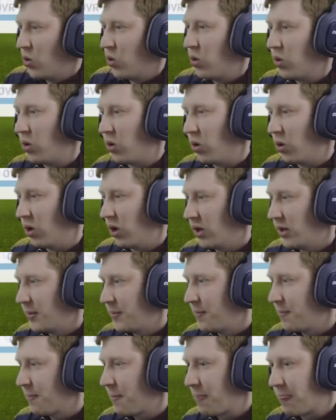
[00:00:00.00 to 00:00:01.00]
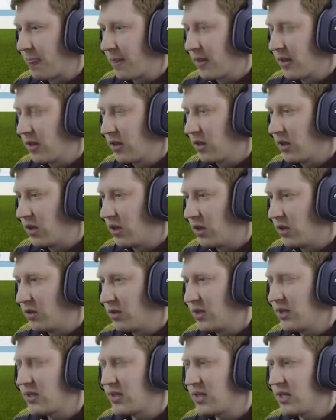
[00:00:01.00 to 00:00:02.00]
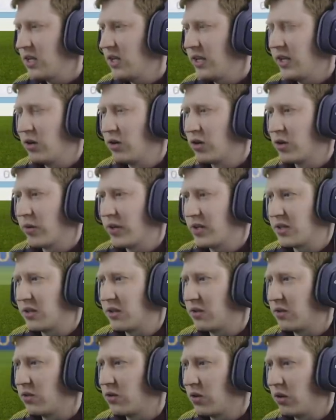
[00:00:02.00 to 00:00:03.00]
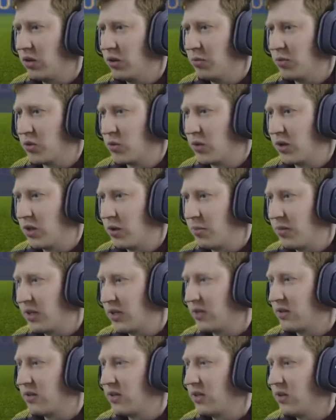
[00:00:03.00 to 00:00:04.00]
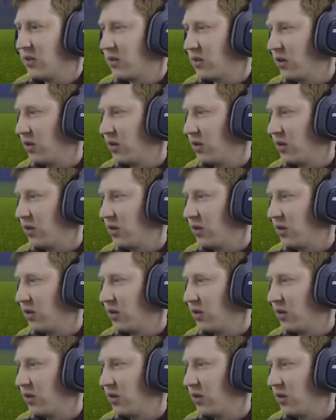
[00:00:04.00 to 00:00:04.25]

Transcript: Oh. Uh, did see Leon Goretzka to Tottenham as one of the biggest deals.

## BRIEF
Images are to be skipped, and each line above is to be returned exactly.

## ANSWER FOR THIS EXERCISE
[00:00:00.00 to 00:00:01.00]
[00:00:01.00 to 00:00:02.00]
[00:00:02.00 to 00:00:03.00]
[00:00:03.00 to 00:00:04.00]
[00:00:04.00 to 00:00:04.25]

Transcript: Oh. Uh, did see Leon Goretzka to Tottenham as one of the biggest deals.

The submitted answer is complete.